▶ [What is being asked] Images do not belong in the copy. Retype the entries exactly.

★ ★ ★ ★ ★ ★ ★

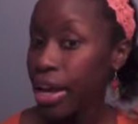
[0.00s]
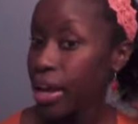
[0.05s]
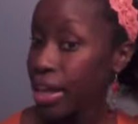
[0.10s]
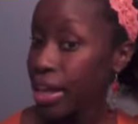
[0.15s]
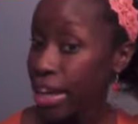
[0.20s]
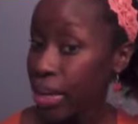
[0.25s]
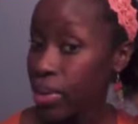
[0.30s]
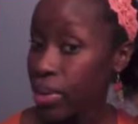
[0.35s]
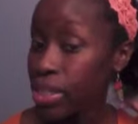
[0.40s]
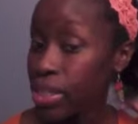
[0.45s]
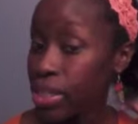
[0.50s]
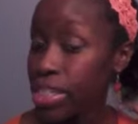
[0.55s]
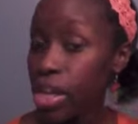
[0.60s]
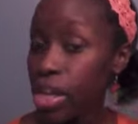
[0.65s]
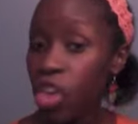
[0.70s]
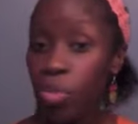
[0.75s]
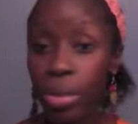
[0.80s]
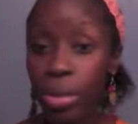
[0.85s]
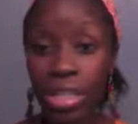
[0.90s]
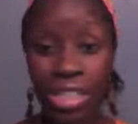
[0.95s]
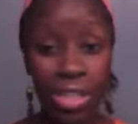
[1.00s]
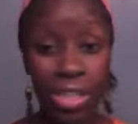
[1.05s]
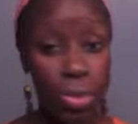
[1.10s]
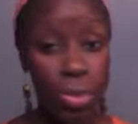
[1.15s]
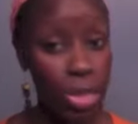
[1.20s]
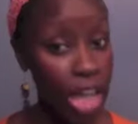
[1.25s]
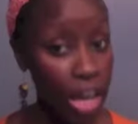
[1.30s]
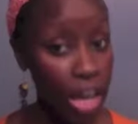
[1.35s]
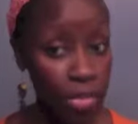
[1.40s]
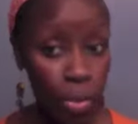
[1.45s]
hair itself because I use
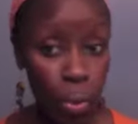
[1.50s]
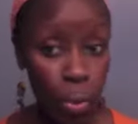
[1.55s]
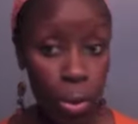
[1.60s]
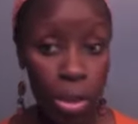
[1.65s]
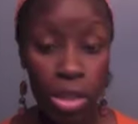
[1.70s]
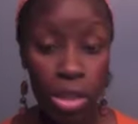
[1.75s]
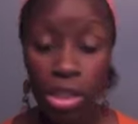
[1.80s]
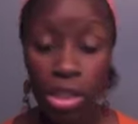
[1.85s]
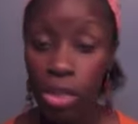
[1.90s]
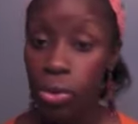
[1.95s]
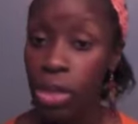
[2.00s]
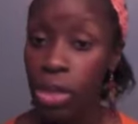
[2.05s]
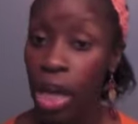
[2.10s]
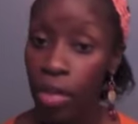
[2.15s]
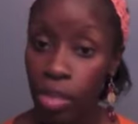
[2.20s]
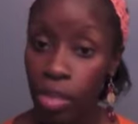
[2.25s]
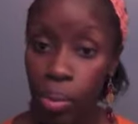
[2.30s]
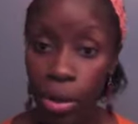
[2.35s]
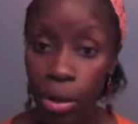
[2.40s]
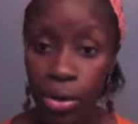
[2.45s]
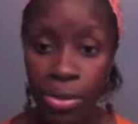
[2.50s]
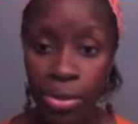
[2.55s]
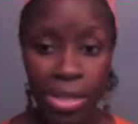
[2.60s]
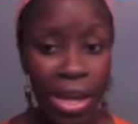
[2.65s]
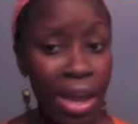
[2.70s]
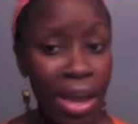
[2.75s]
heavy oils, I use heavy butters,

★ ★ ★ ★ ★ ★ ★

▶ [Output below]
[0.00s]
[0.05s]
[0.10s]
[0.15s]
[0.20s]
[0.25s]
[0.30s]
[0.35s]
[0.40s]
[0.45s]
[0.50s]
[0.55s]
[0.60s]
[0.65s]
[0.70s]
[0.75s]
[0.80s]
[0.85s]
[0.90s]
[0.95s]
[1.00s]
[1.05s]
[1.10s]
[1.15s]
[1.20s]
[1.25s]
[1.30s]
[1.35s]
[1.40s]
[1.45s]
hair itself because I use
[1.50s]
[1.55s]
[1.60s]
[1.65s]
[1.70s]
[1.75s]
[1.80s]
[1.85s]
[1.90s]
[1.95s]
[2.00s]
[2.05s]
[2.10s]
[2.15s]
[2.20s]
[2.25s]
[2.30s]
[2.35s]
[2.40s]
[2.45s]
[2.50s]
[2.55s]
[2.60s]
[2.65s]
[2.70s]
[2.75s]
heavy oils, I use heavy butters,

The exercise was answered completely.